- Singapore retains number one position as the world’s most
financially inclusive market for the third year in a row, as
Asia-Pacific markets comprise half of the top 10.
- All regions saw improvement in financial inclusion with only
eight out of the 41 markets analyzed experiencing a decline in
scores.
- The U.S. financial inclusion score remained unchanged, but now
ranks seventh, falling outside of the top five markets for the
first time since the inception of the Index.
Singapore is once again the world’s most financially inclusive
market across 41 analyzed, followed by Hong Kong, South Korea,
Switzerland, and Sweden, according to the third edition of the
Global Financial Inclusion Index (the Index) from Principal
Financial Group®.
The research released today, conducted by the Centre for
Economics and Business Research (Cebr) and Principal®, ranks
markets based on the support provided by employers, the government,
and the financial system to foster financial inclusion. The report
provides a comprehensive and comparative evaluation of financial
inclusion on a global scale – ranking 41 markets on a relative
basis in addition to an absolute score assigned at the global and
regional levels.
“It's been a challenging year with inflation outpacing wage
growth, interest rate hikes, and ongoing market uncertainty.

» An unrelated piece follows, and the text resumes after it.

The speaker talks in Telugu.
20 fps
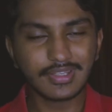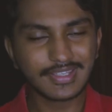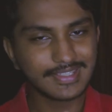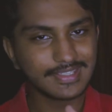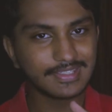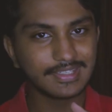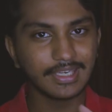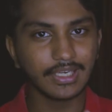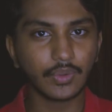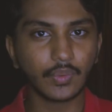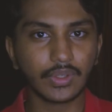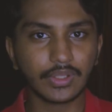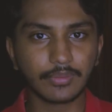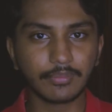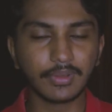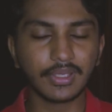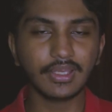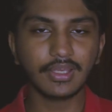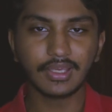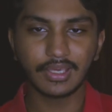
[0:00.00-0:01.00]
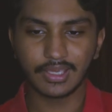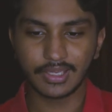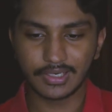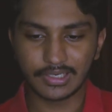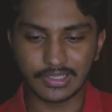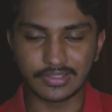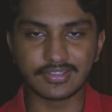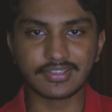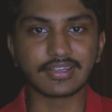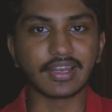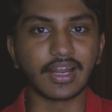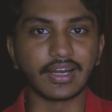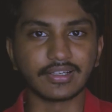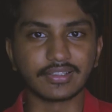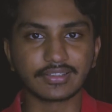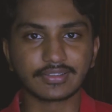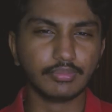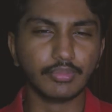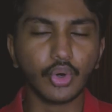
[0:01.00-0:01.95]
స్టెక్ విత్ మీ అండ్ లెట్ స్టార్ట్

However, even amid these economic pressures, we’ve seen global
financial inclusion improve for the second year in a row, as
employers, governments and financial systems continue to
collectively increase access to useful and affordable financial
products and services,” said Dan Houston, chairman and CEO of
Principal. “As it became harder for businesses and households
to access lending, we have seen how governments and the private
sector have stepped up to help societies weather these economic
conditions. This has led to levels of financial inclusion
continuing to increase around the world.”
Key findings
- Financial inclusion has improved globally for the second
consecutive year, with all regions and subregions seeing
improvements. Latin America showed the greatest improvement.
- The Asia-Pacific region increased its number of
top-performing markets. Singapore, Hong Kong, South Korea,
Thailand, and Australia all secured spots in the top 10 this
year.
- Employers in young Asian economies have stepped up to
help consumers and businesses weather local market economic
challenges by supporting households through short-term periods of
financial strain. Southeast Asian economies including Vietnam,
Thailand, Malaysia, and Indonesia have seen upticks in elements of
employer support around flexible pay initiatives such as advancing
paychecks or increasing regularity of payments.

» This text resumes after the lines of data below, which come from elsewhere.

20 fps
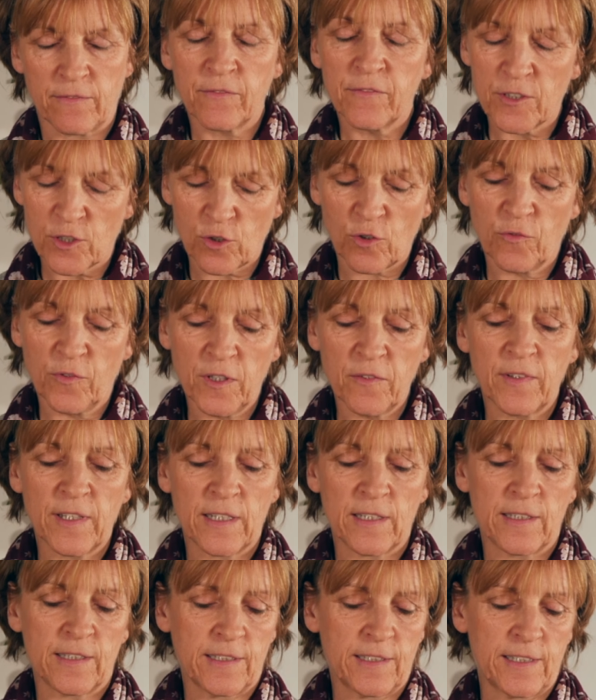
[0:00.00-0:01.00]
so wie
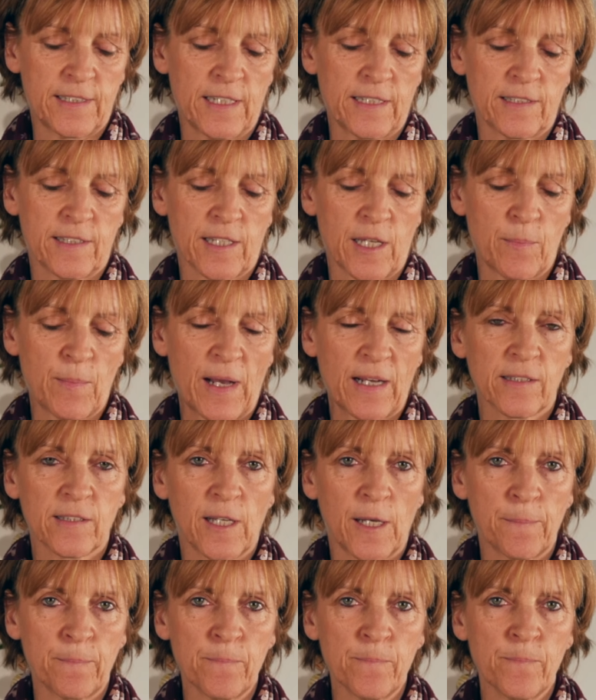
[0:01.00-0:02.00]
wir es jetzt gemacht
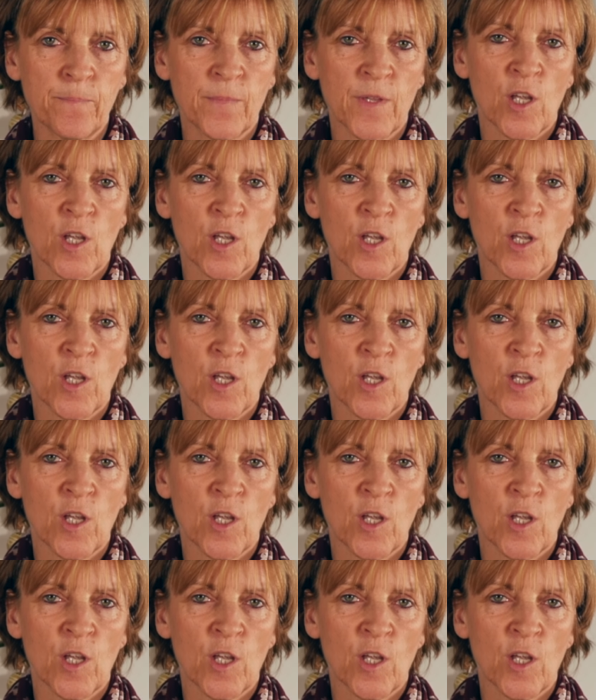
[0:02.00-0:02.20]
haben,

- Latin American markets leap forward in financial inclusion
with advancements in digital financial infrastructure.
Argentina leads the way, jumping 14 places overall.
- Consumer perception of financial inclusion has fallen across
the world. Consumer perception of financial inclusion globally
has fallen 13.7 points from 74.2% to 60.5%. Perception scores
dropped in 39 out of 41 markets.
“The past year has been marked by a combination of significant
macroeconomic and geopolitical challenges,” said Christopher
Breen, head of economic insight, Centre for Economics and Business
Research. “Against this backdrop, it is very positive news that
financial inclusion has improved in so many markets across the
Index. This reflects governments, the financial system, and
employers stepping in at the point of need. While there is still
clearly room for progress, the increases in financial inclusion are
a testament to the investment and positive progress these groups
have made in recent years."
Declines in employer and financial system support sees U.S.

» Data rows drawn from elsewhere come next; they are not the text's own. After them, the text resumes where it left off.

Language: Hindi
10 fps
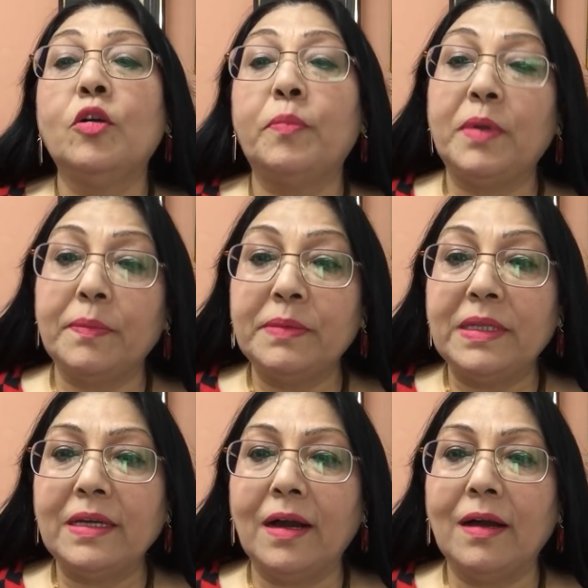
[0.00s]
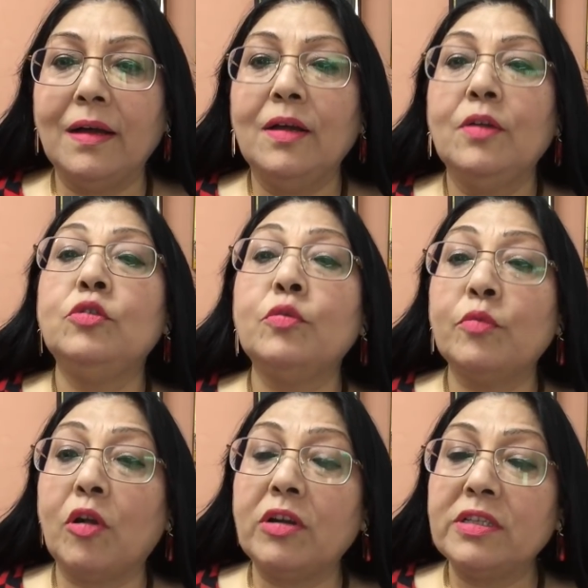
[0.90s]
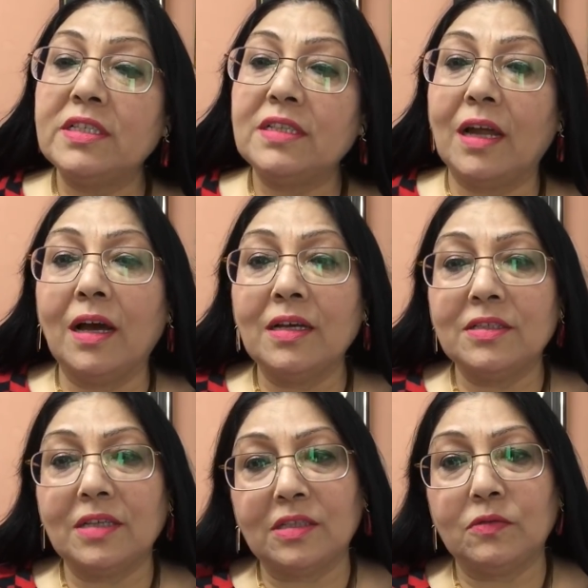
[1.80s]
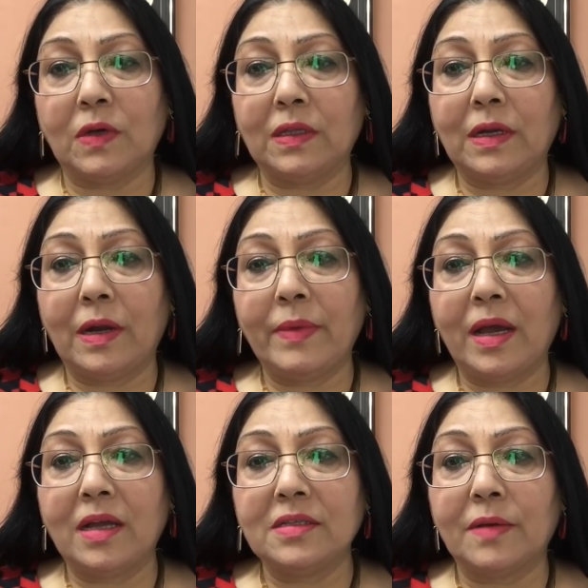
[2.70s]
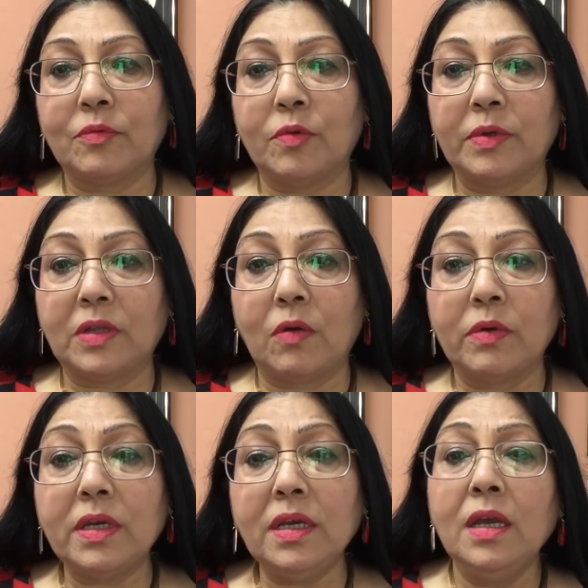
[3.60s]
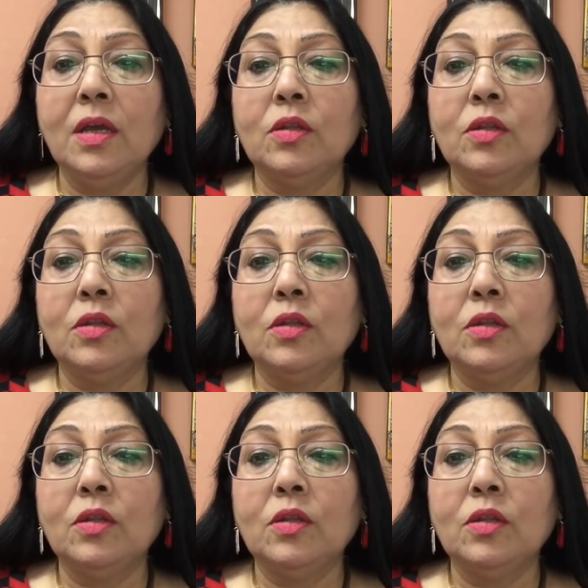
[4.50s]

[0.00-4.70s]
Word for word: उपलब्धियां न्यूमरोलॉजिस्ट अंक शास्त्र द्वारा मैं आज आपको बताऊंगी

fall outside the top five ranking for the first time
The U.S.’s financial inclusion score remains unchanged year over
year, suggesting a show of resilience in the face of economic
headwinds. However, the market now ranks outside the top five,
falling from fourth to seventh. The fall was driven by declines in
financial system support (rank down five places from first place to
sixth) and employer support (rank down eight places from 12th to
20th). Meanwhile, the U.S.’s ranking for government support rose
three places to 16th.
Within the employer support pillar, large employers lead the way
in offering financially inclusive measures, such as insurance and
retirement benefits, but the gap between smaller and larger firms
is narrowing. In 2023, the difference in employer support scores
between the largest (over 500 employees) and smallest (under 100
employees) businesses stood at 62.0 points. This year that figure
has shrunk to 43.1 points**.
“For the third year in a row, employers are the institution
Americans agree does the most to make them feel financially
included,” said Amy Friedrich, president of Benefits and
Protection at Principal. “This highlights the unique position
of employers to positively impact employees’ day-to-day lives. For
example, as we see ongoing declines in how financially included
people across the U.S. feel, employers are well positioned to help
improve financial confidence. Employer actions such as investing in
benefits and providing guidance on financial topics can have
significant impact on workforce wellbeing, which in turn drives
greater retention and efficiency.”
Explore the full results of the Global Financial Inclusion Index
here.
Learn more about the methodology here.
Notes to editors * Global” encompasses the 41 markets
contained within the Index ** Calculated using the weighted
averages according to the US Census Business Demography
Statistics
About the Global Financial Inclusion Index
The Global Financial Inclusion Index ranks 41 markets on three
pillars of financial inclusion—government, financial system, and
employer support—using data points across public and survey-based
sources. These pillars represent the key stakeholders responsible
for promoting financial inclusion across the population. The Index
explores the challenges and opportunities surrounding increasing
access to useful and affordable financial products and services
that meet their needs—transactions, payments, savings, credit, and
insurance, etc.
The Index was conducted in partnership with the Centre for
Economics and Business Research (Cebr). The methodology combines
various data sources into one unified measure of financial
inclusion at the market level.
About Principal Financial Group®
Principal Financial Group® (Nasdaq: PFG) is a global financial
company with nearly 20,000 employees¹ passionate about improving
the wealth and well-being of people and businesses. In business for
145 years, we're helping more than 64 million customers1 plan,
protect, invest, and retire, while working to support the
communities where we do business, and build a diverse, inclusive
workforce. Principal® is proud to be recognized as one of the 2024
World's Most Ethical Companies® by Ethisphere², a member of the
Bloomberg Gender Equality Index, and a "Best Places to Work in
Money Management³." Learn more about Principal and our commitment
to building a better future at principal.com.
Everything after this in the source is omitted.